━━━━━ Records provided

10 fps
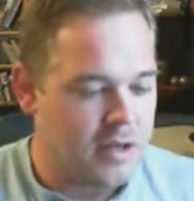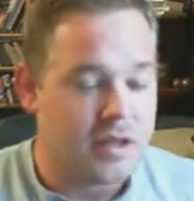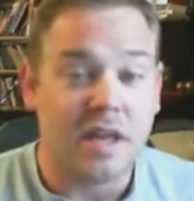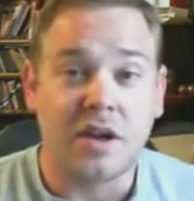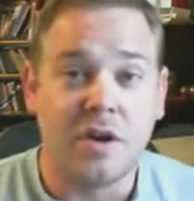
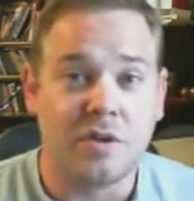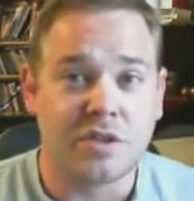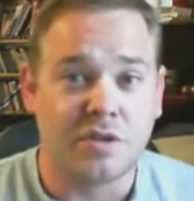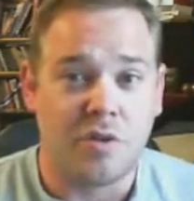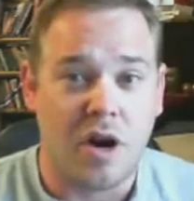that goes
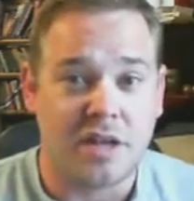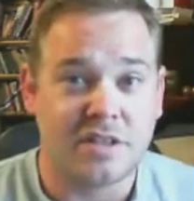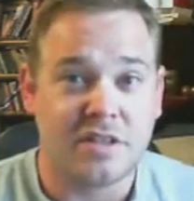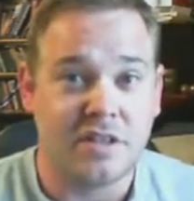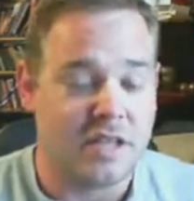across
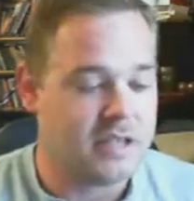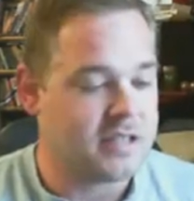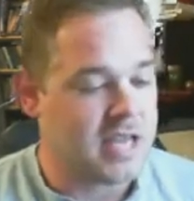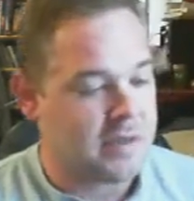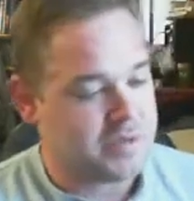the
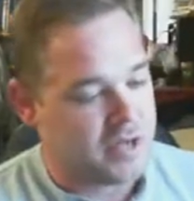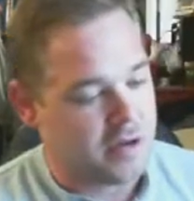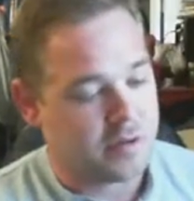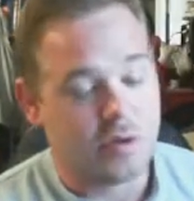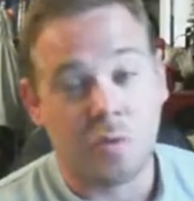Samsung,
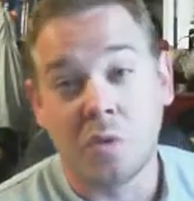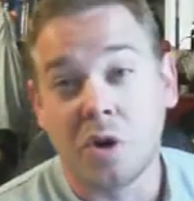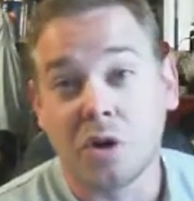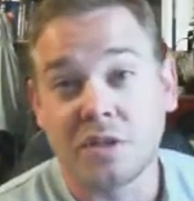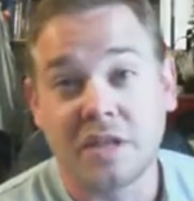the
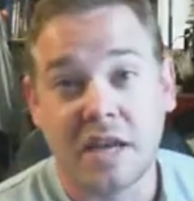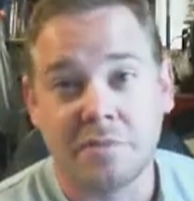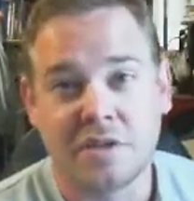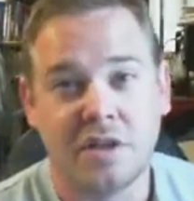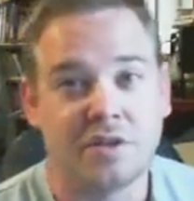word
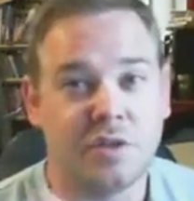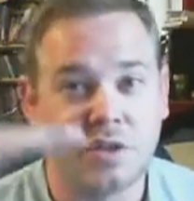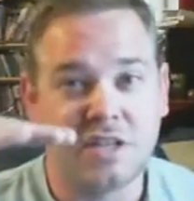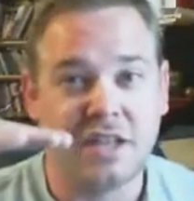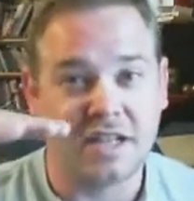Samsung. So you
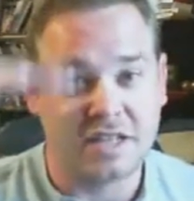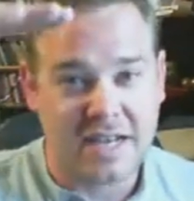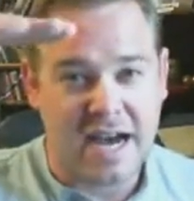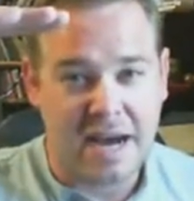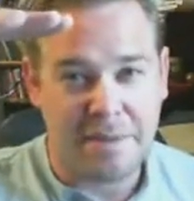see like the
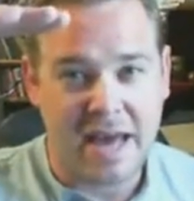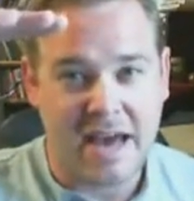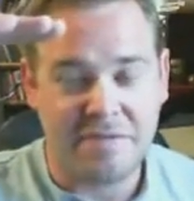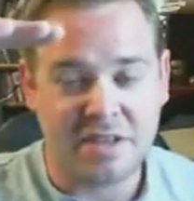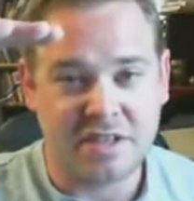top
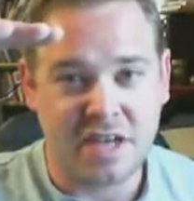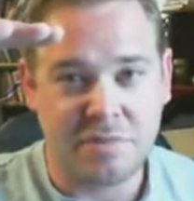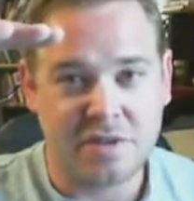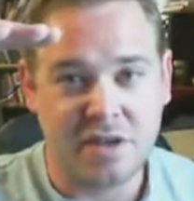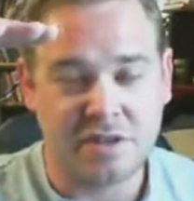half of the
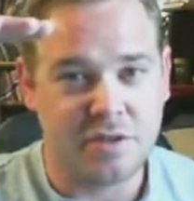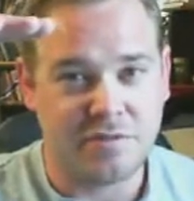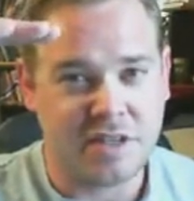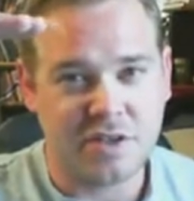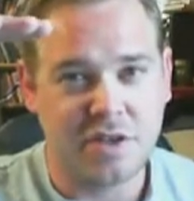Samsung. So if
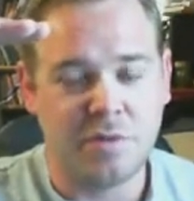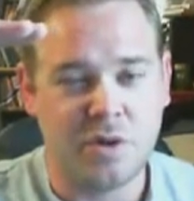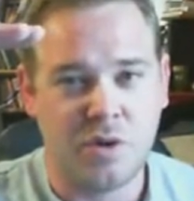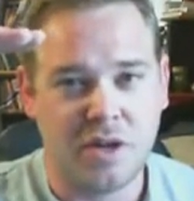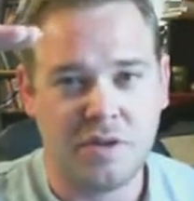that's going to
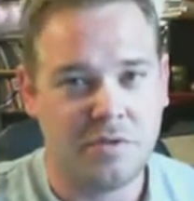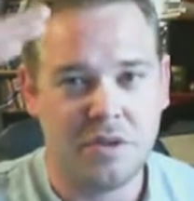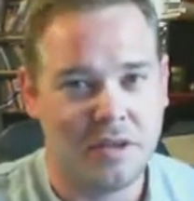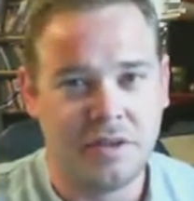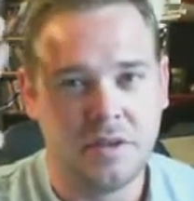annoy you,
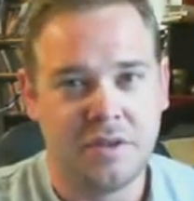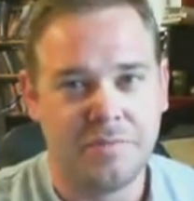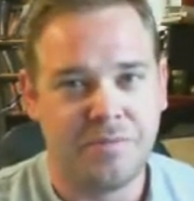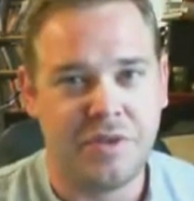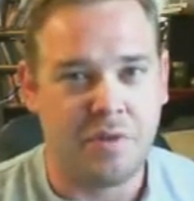
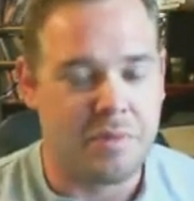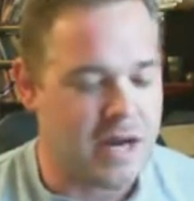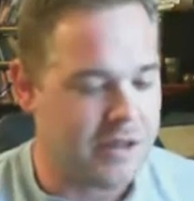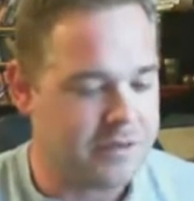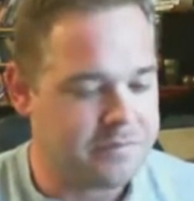don't
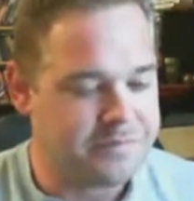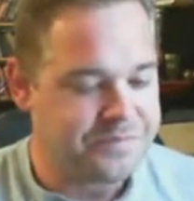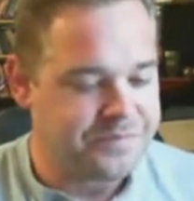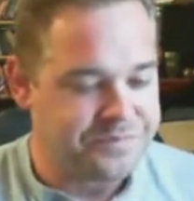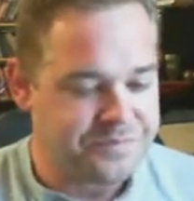bother.
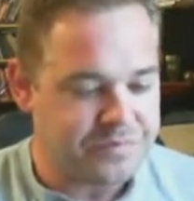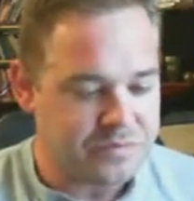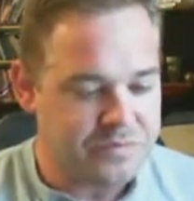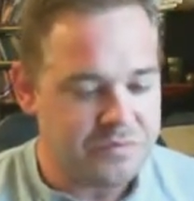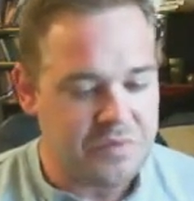
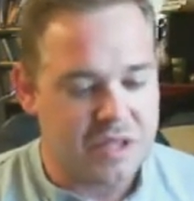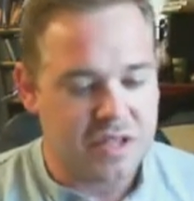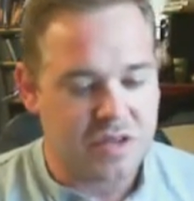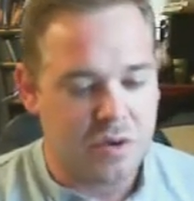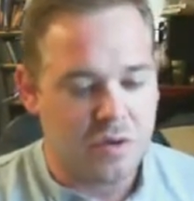
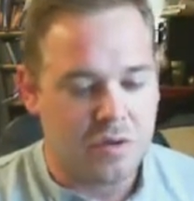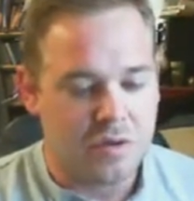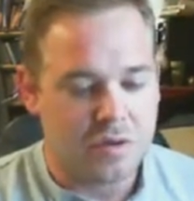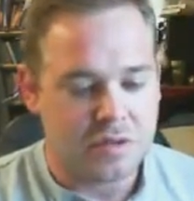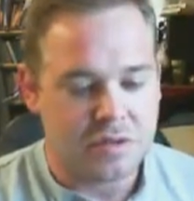This whole
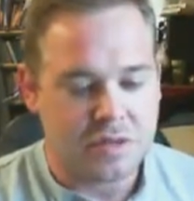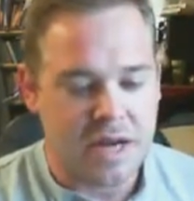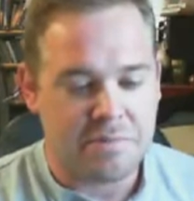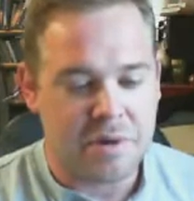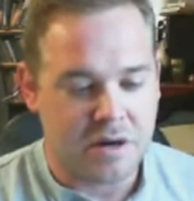
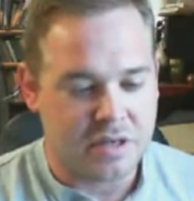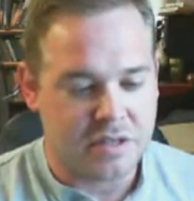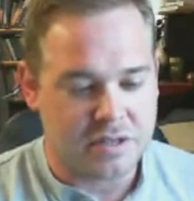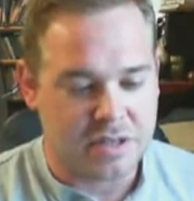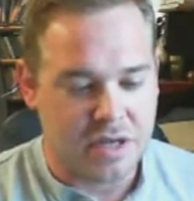top part
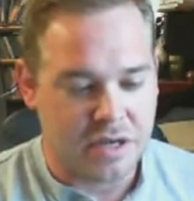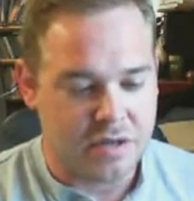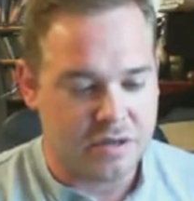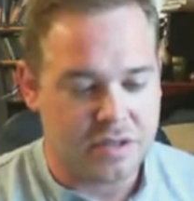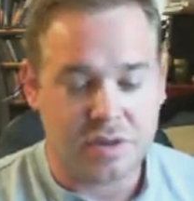is
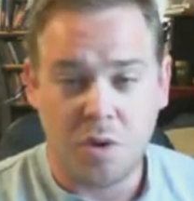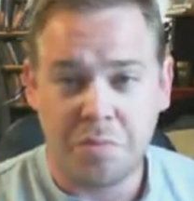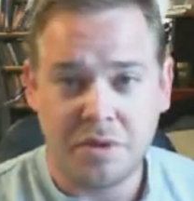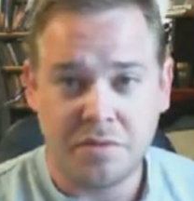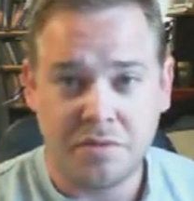
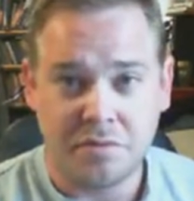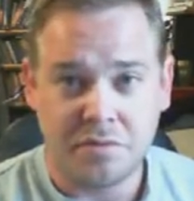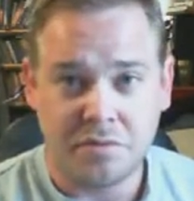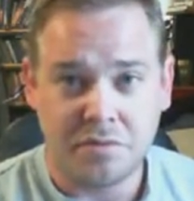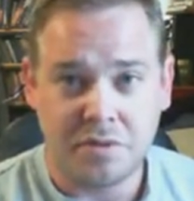open.
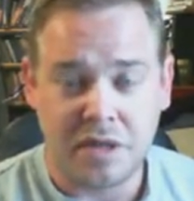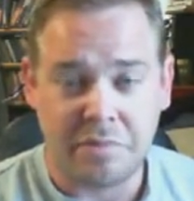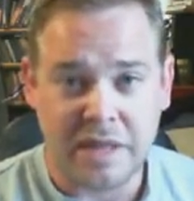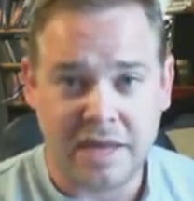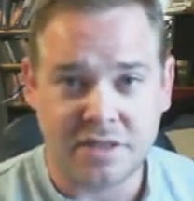The
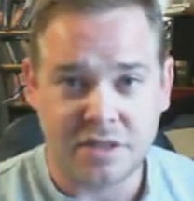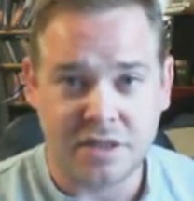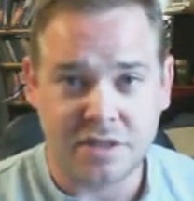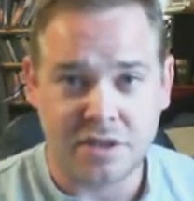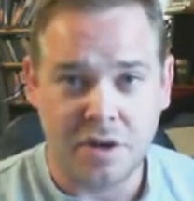plastic
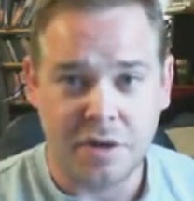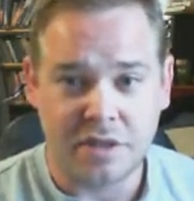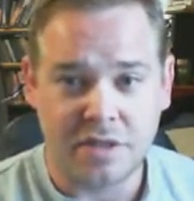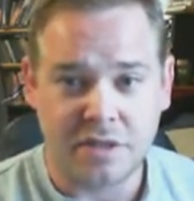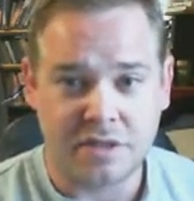doesn't go
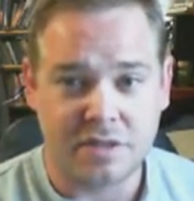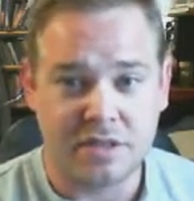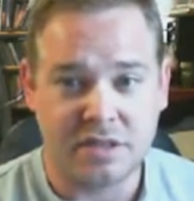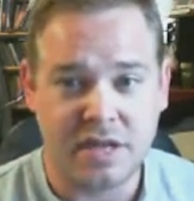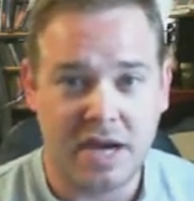into
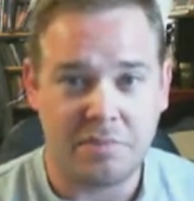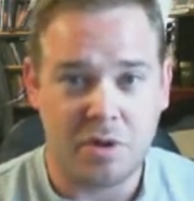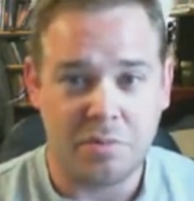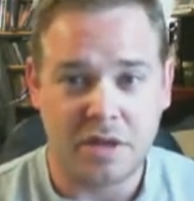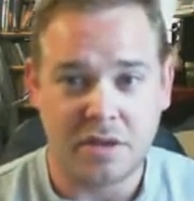this top
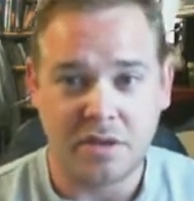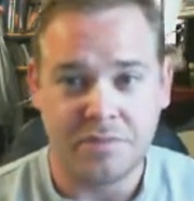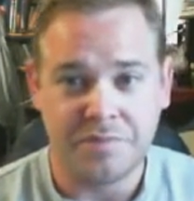opening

━━━━━━━━━━

What is required
Please provide a faithful transcription of all the data, pictures excluded.

Result of this task
10 fps
that goes
across
the
Samsung,
the
word
Samsung. So you
see like the
top
half of the
Samsung. So if
that's going to
annoy you,
don't
bother.
This whole
top part
is
open.
The
plastic
doesn't go
into
this top
opening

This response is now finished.